April 24th, 2013 Posted in The SandGram v1.0 | 1 Comment »

skyline stay-off-skyline-sixth-marine-division-on-okinawa-laura-homan-lacey-paperback-cover-art

I truly believe in the oral histories of our Vets since so many are passing away daily and taking their experiences with them.  I have a pet project called “Hero’s in my Hood” where I interview the local Vets in my neighborhood and capture their experiences.

This is a very tricky thing as well, getting them to open up and there has to be a firm bond of trust between you and the Vet to make this work.  Laura has done that with the members of the 6th Marine Division who fought on the Island of Okinawa.

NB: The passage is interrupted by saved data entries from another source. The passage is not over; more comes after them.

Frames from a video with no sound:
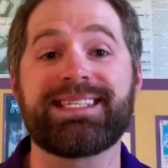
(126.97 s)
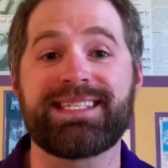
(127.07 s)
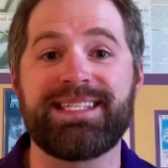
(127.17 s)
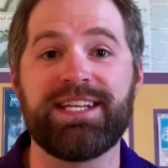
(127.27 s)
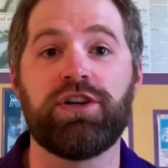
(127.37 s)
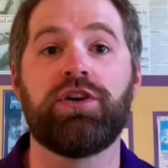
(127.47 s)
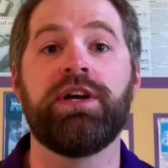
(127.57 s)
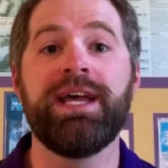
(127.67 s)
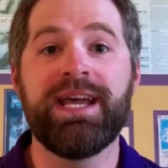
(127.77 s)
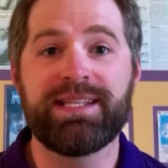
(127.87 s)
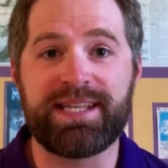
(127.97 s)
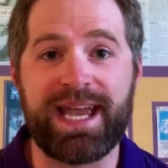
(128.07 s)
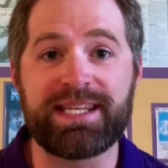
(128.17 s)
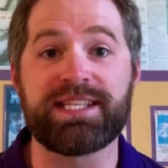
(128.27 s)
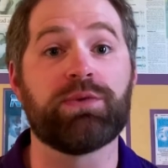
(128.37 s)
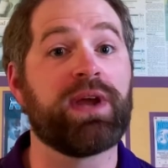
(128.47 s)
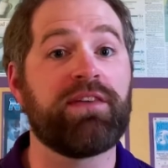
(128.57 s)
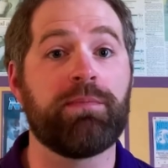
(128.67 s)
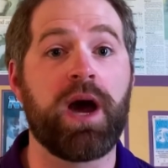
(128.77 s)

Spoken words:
still taste it. We have a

Their stories are beautifully captured in micro snap shots starting from where they were when the war broke out to the smallest of memories during a particular battle.  They put you right there with the young man from Iowa as he slugs it out with his buddies against the most horrific conditions you can imagine.

Each man interviewed in the book has a unique voice which she masterfully translates to paper giving you a never ending view of life as a Marine during the war.  In between interviews, Laura expands on certain operations and the behind the scenes reasons for why it occurred or the mentality of the Officers in charge.

This is another great “in the foxhole” visual from the “Snuffy’s” point of view and a book that EVERY Marine should read as part of their professional reading library.

I encourage every as well to start recording the oral histories of Vets in their neighborhood or closet relatives who have served.  It’s important and all the memories will be buried if you don’t.

Thank you Laura for putting together such a great oral history and I can’t wait to read your next book!